How to complete this task: Print only the lines below from the one with "[5.40-6.30s]" to the one with "Word for word: 2人の青年は一緒に祈りました", both included, exactly as they stand. Leave pictures out.

Dataset entries:
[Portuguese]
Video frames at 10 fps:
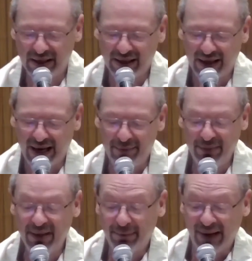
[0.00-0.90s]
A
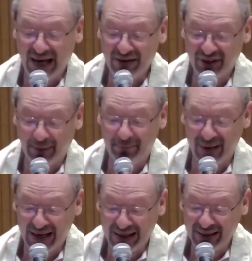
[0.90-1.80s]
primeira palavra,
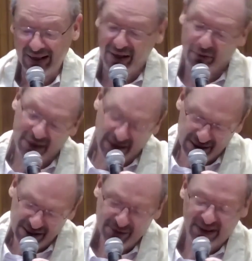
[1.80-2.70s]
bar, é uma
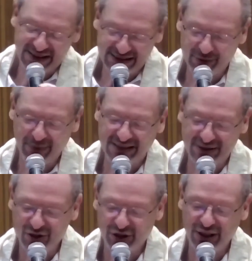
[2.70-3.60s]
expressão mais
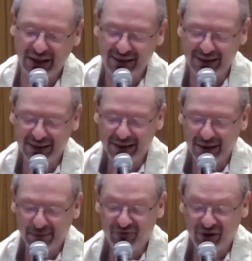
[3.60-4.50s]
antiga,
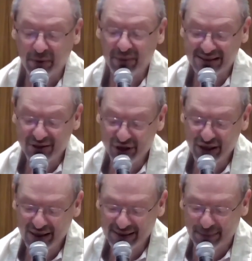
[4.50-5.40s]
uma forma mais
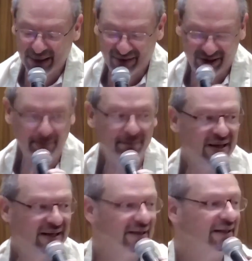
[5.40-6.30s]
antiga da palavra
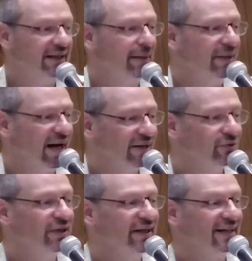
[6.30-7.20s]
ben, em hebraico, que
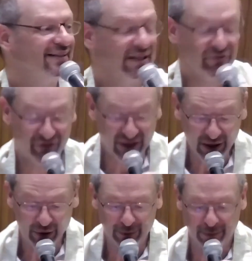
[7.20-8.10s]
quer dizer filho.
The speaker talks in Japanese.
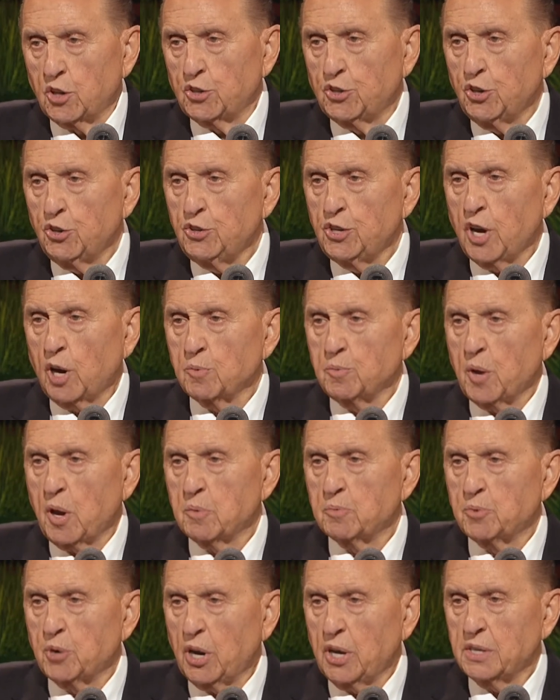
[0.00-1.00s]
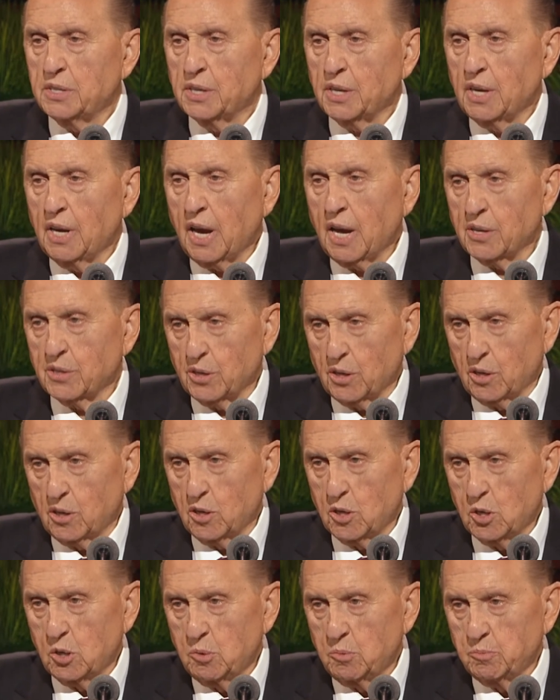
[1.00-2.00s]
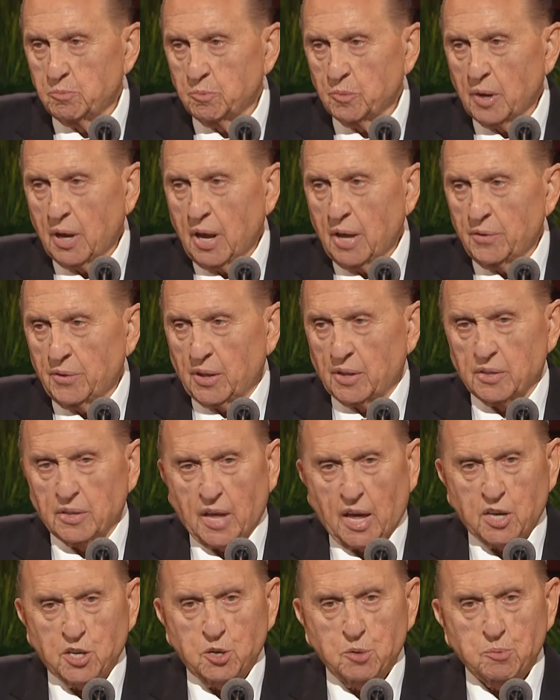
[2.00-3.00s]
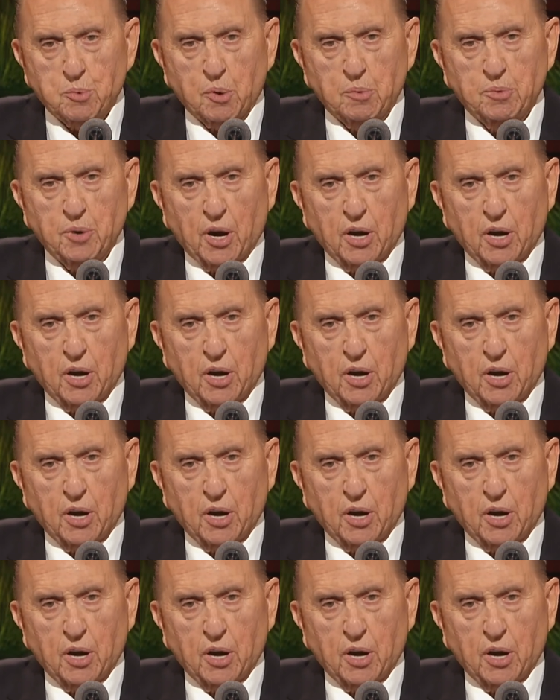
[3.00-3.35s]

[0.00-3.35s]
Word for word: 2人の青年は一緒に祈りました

...

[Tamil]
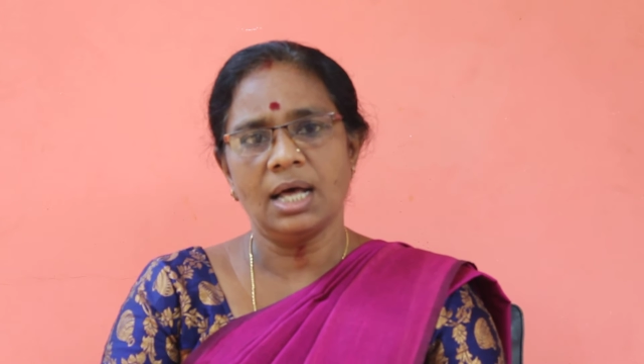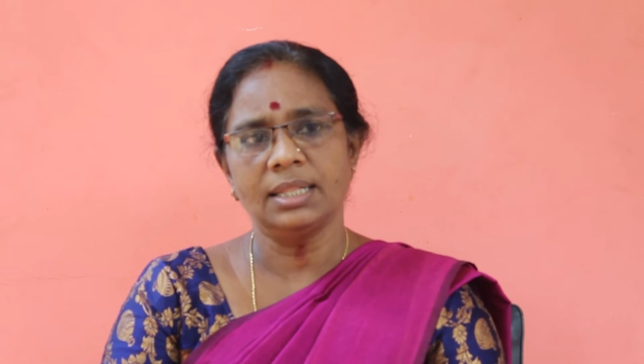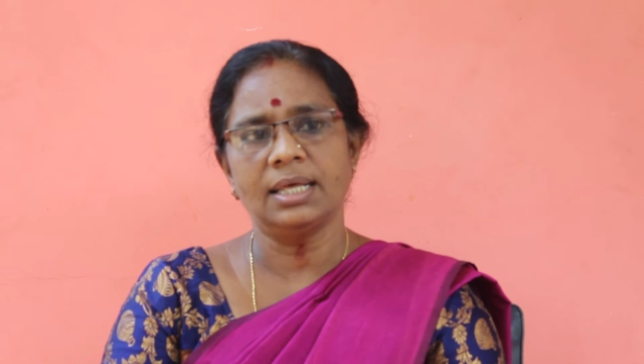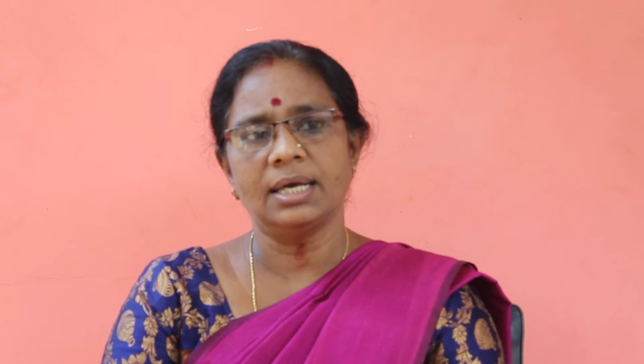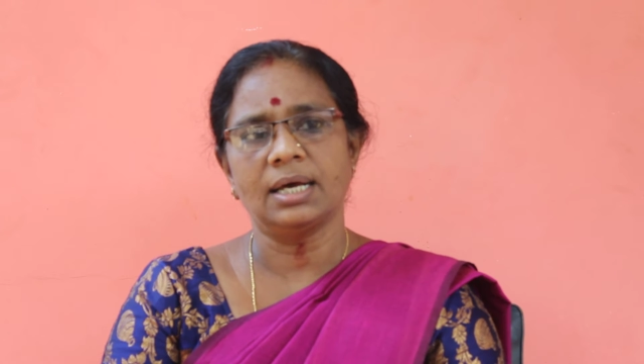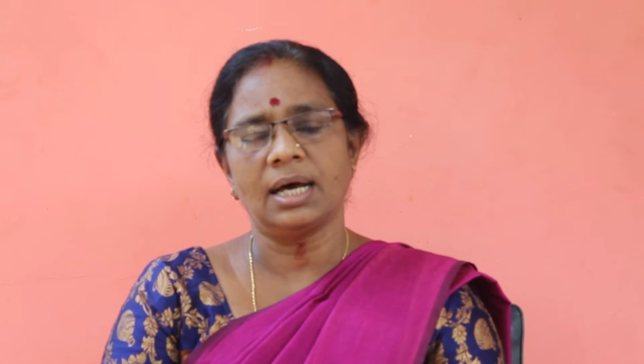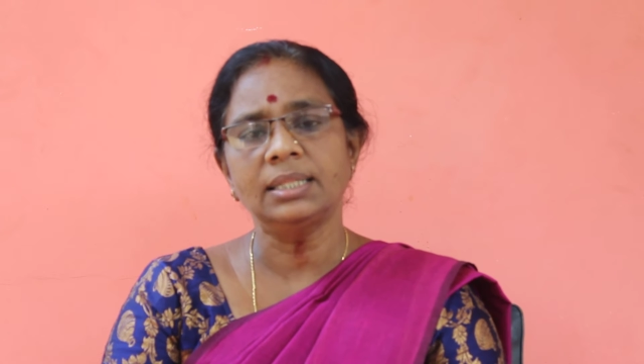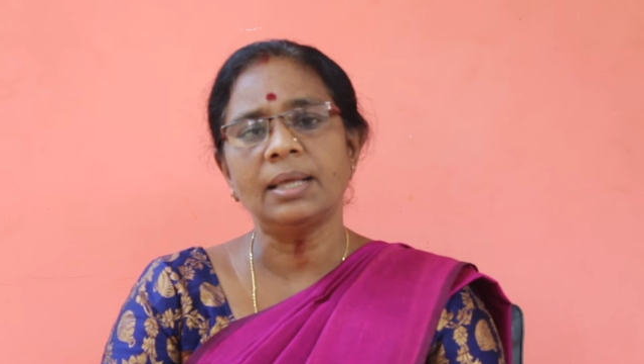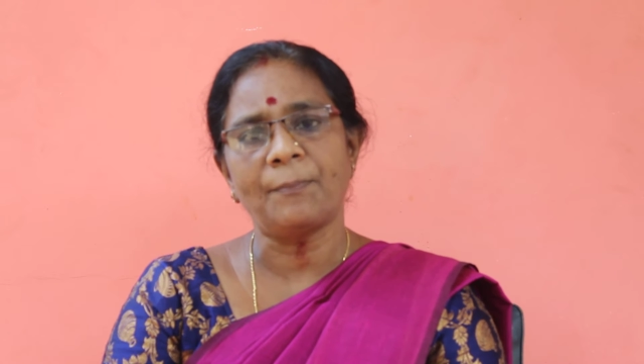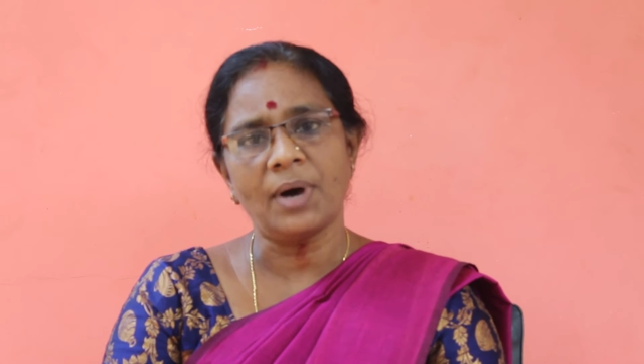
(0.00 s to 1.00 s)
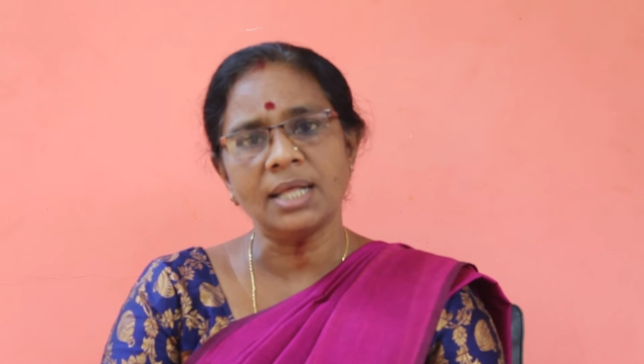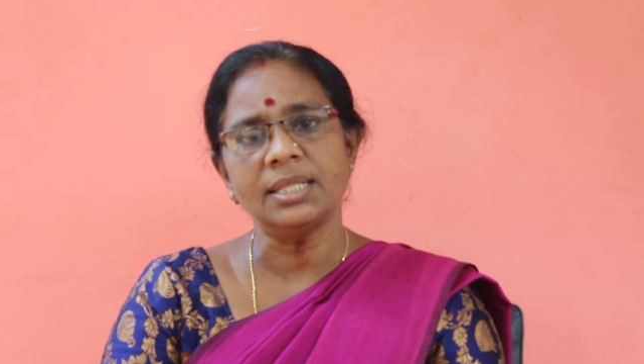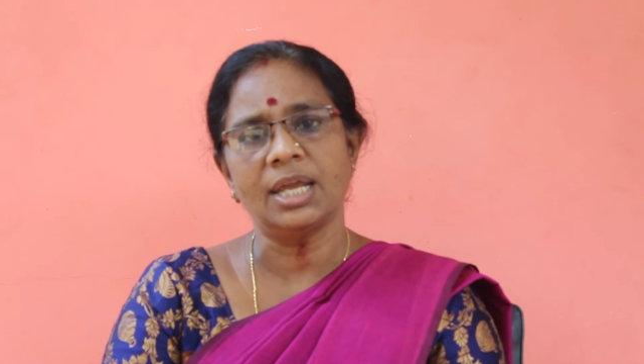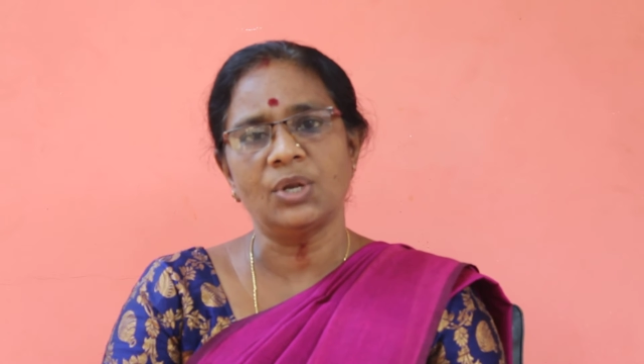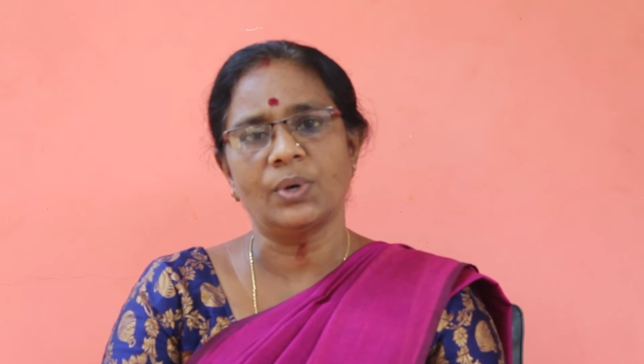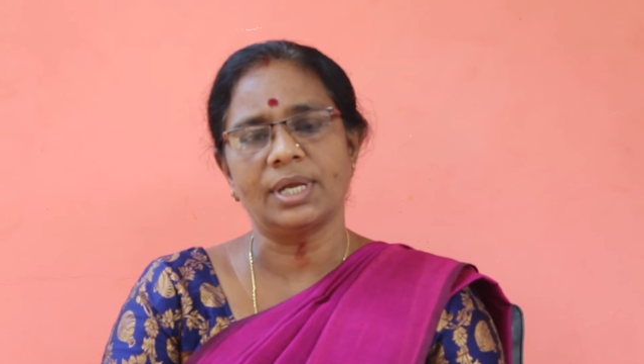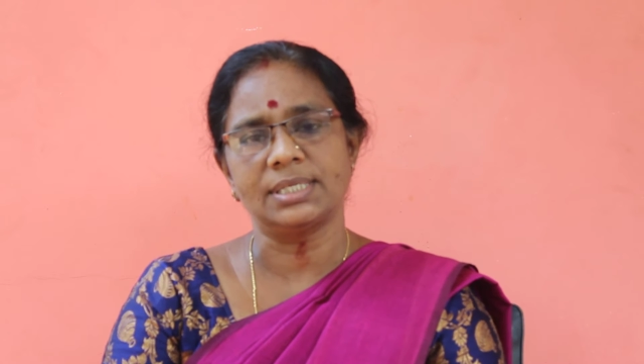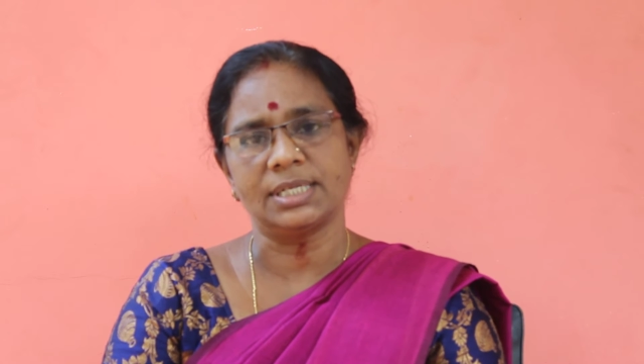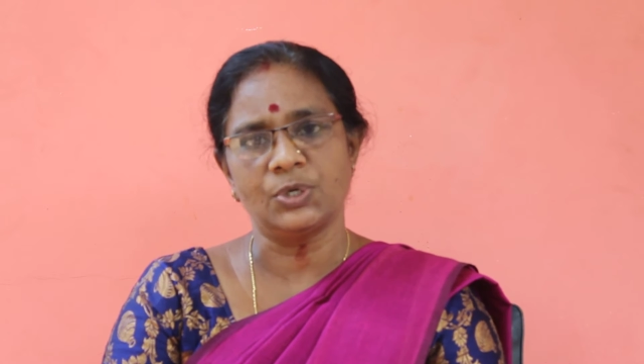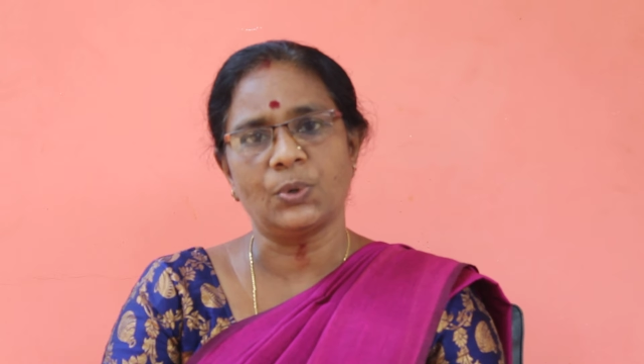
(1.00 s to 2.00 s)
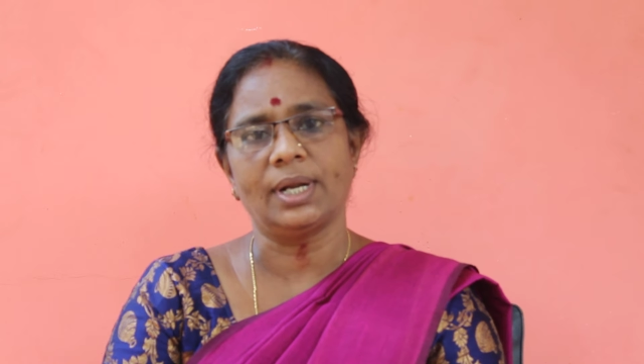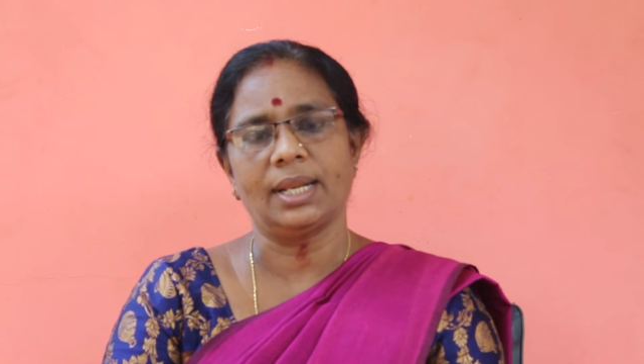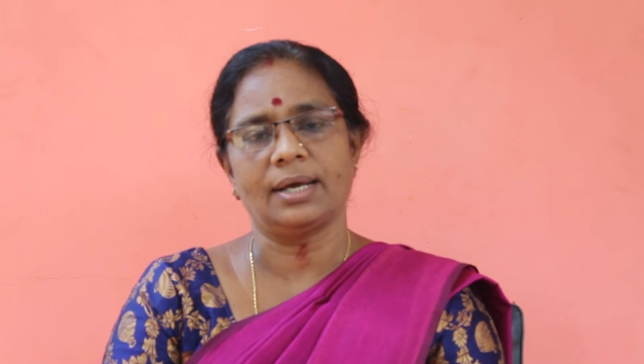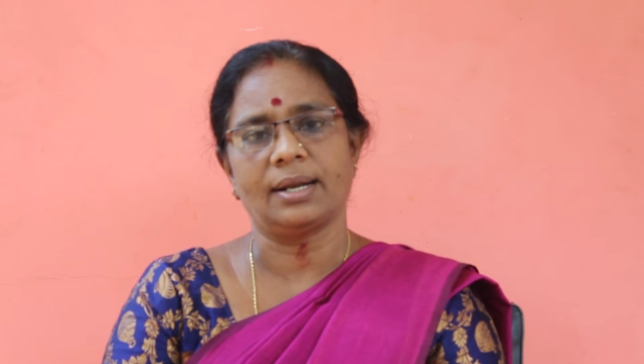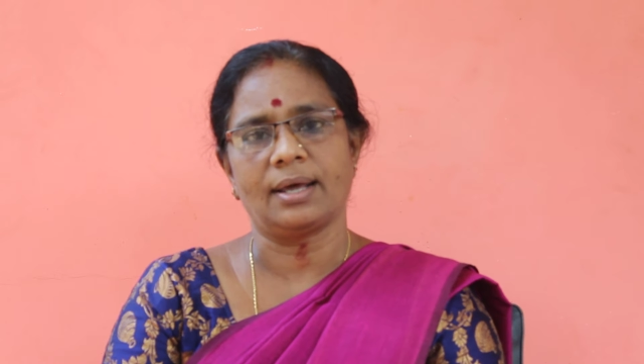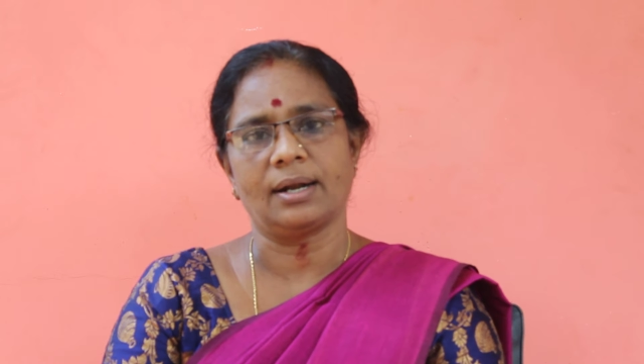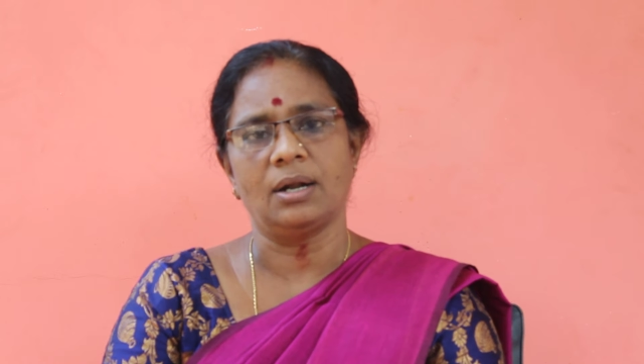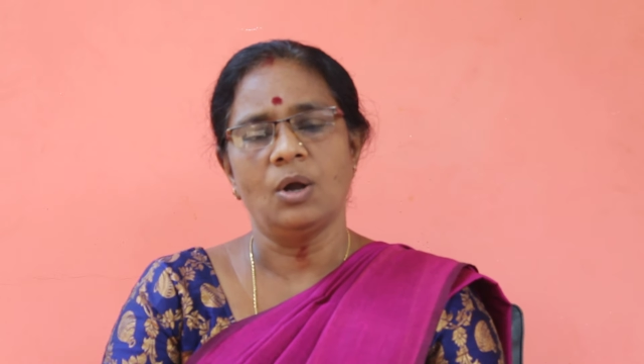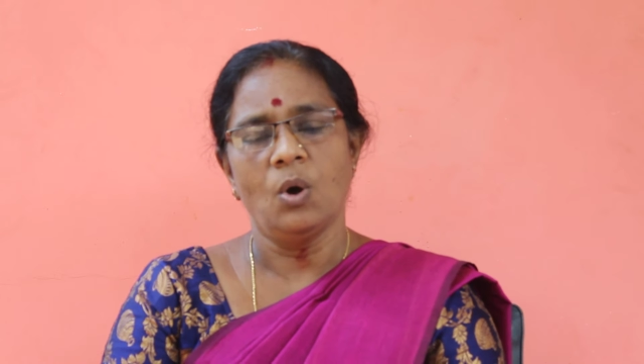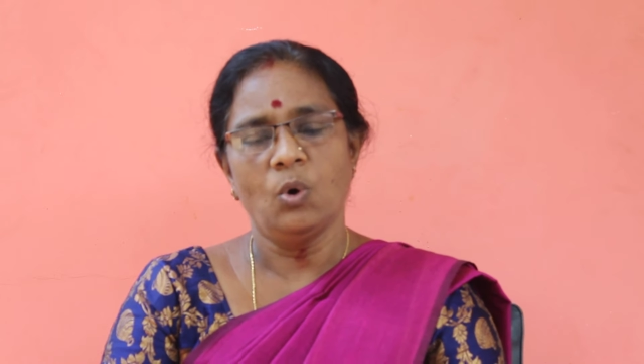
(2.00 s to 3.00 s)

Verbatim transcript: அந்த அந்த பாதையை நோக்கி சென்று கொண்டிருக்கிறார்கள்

Result of the exercise:
[5.40-6.30s]
antiga da palavra
[6.30-7.20s]
ben, em hebraico, que
[7.20-8.10s]
quer dizer filho.
The speaker talks in Japanese.
[0.00-1.00s]
[1.00-2.00s]
[2.00-3.00s]
[3.00-3.35s]

[0.00-3.35s]
Word for word: 2人の青年は一緒に祈りました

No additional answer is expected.